↓↓↓

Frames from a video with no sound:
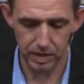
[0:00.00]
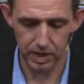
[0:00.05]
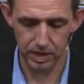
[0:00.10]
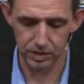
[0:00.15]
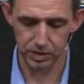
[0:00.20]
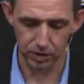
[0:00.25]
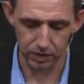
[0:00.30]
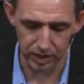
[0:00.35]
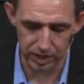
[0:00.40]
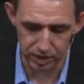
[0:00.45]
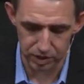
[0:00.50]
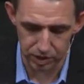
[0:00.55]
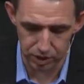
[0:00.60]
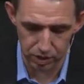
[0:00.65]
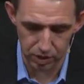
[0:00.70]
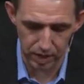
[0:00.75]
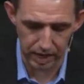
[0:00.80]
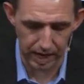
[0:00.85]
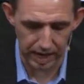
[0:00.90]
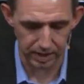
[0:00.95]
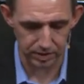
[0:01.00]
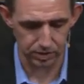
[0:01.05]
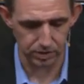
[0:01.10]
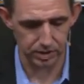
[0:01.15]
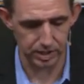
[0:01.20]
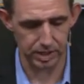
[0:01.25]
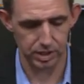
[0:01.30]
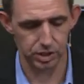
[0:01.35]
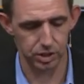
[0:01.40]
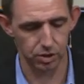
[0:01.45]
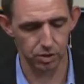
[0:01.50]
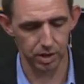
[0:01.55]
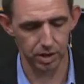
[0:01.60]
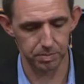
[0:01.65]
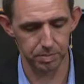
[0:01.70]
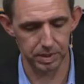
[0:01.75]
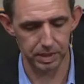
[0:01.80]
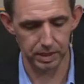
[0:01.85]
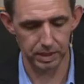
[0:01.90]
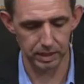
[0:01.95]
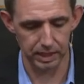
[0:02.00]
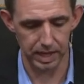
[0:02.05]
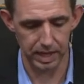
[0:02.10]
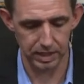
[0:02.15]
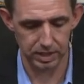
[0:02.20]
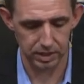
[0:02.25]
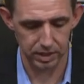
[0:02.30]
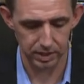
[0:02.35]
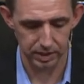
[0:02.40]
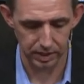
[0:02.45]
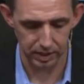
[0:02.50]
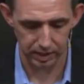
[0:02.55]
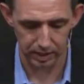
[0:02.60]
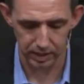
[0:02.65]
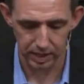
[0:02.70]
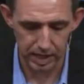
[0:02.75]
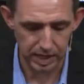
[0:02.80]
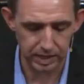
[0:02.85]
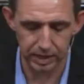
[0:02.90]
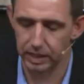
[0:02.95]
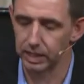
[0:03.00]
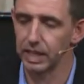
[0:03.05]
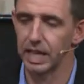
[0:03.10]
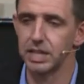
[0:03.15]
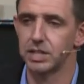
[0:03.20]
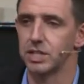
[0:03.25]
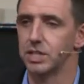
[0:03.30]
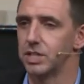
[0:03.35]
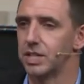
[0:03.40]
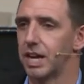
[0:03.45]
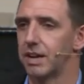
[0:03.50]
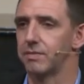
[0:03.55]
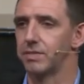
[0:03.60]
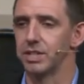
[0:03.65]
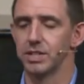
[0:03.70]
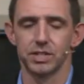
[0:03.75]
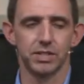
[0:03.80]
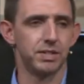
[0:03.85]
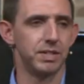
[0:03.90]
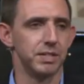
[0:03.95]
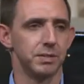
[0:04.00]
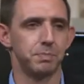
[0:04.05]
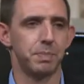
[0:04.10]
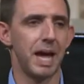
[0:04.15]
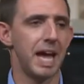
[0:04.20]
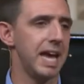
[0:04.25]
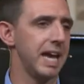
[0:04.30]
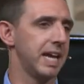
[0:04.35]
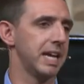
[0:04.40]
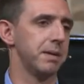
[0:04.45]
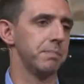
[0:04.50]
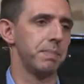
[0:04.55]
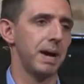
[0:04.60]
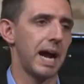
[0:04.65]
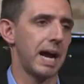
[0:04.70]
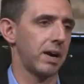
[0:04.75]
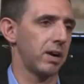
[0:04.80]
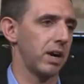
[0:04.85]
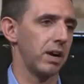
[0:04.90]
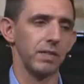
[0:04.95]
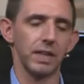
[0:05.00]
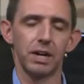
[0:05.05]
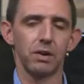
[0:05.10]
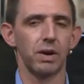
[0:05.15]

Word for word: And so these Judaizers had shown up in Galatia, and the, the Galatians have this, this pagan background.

↑↑↑

WHAT IS EXPECTED:
All of the entries above must be reproduced exactly, and no image may be included.

TASK ANSWER:
Frames from a video with no sound:
[0:00.00]
[0:00.05]
[0:00.10]
[0:00.15]
[0:00.20]
[0:00.25]
[0:00.30]
[0:00.35]
[0:00.40]
[0:00.45]
[0:00.50]
[0:00.55]
[0:00.60]
[0:00.65]
[0:00.70]
[0:00.75]
[0:00.80]
[0:00.85]
[0:00.90]
[0:00.95]
[0:01.00]
[0:01.05]
[0:01.10]
[0:01.15]
[0:01.20]
[0:01.25]
[0:01.30]
[0:01.35]
[0:01.40]
[0:01.45]
[0:01.50]
[0:01.55]
[0:01.60]
[0:01.65]
[0:01.70]
[0:01.75]
[0:01.80]
[0:01.85]
[0:01.90]
[0:01.95]
[0:02.00]
[0:02.05]
[0:02.10]
[0:02.15]
[0:02.20]
[0:02.25]
[0:02.30]
[0:02.35]
[0:02.40]
[0:02.45]
[0:02.50]
[0:02.55]
[0:02.60]
[0:02.65]
[0:02.70]
[0:02.75]
[0:02.80]
[0:02.85]
[0:02.90]
[0:02.95]
[0:03.00]
[0:03.05]
[0:03.10]
[0:03.15]
[0:03.20]
[0:03.25]
[0:03.30]
[0:03.35]
[0:03.40]
[0:03.45]
[0:03.50]
[0:03.55]
[0:03.60]
[0:03.65]
[0:03.70]
[0:03.75]
[0:03.80]
[0:03.85]
[0:03.90]
[0:03.95]
[0:04.00]
[0:04.05]
[0:04.10]
[0:04.15]
[0:04.20]
[0:04.25]
[0:04.30]
[0:04.35]
[0:04.40]
[0:04.45]
[0:04.50]
[0:04.55]
[0:04.60]
[0:04.65]
[0:04.70]
[0:04.75]
[0:04.80]
[0:04.85]
[0:04.90]
[0:04.95]
[0:05.00]
[0:05.05]
[0:05.10]
[0:05.15]

Word for word: And so these Judaizers had shown up in Galatia, and the, the Galatians have this, this pagan background.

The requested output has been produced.